- **Instructions to follow**
Would you restate every entry below word for word? Leave out the pictures.

- **Data to examine**

■ ■ ■ ■ ■

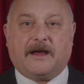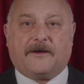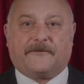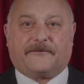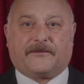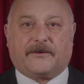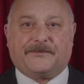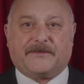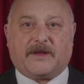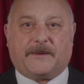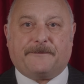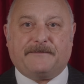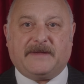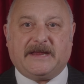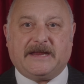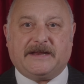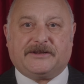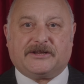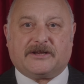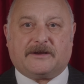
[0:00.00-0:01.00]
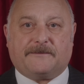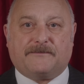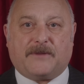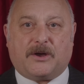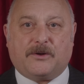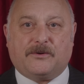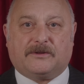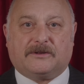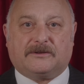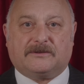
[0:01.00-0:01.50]
from the media
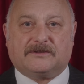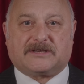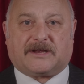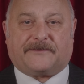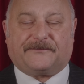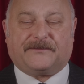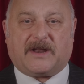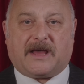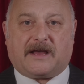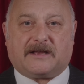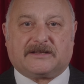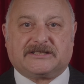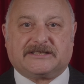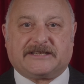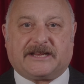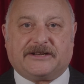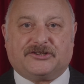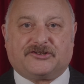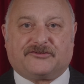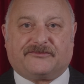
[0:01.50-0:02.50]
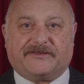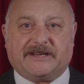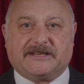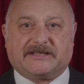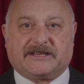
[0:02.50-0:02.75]
moguls of last century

■ ■ ■ ■ ■

- **Solution for this task**
[0:00.00-0:01.00]
[0:01.00-0:01.50]
from the media
[0:01.50-0:02.50]
[0:02.50-0:02.75]
moguls of last century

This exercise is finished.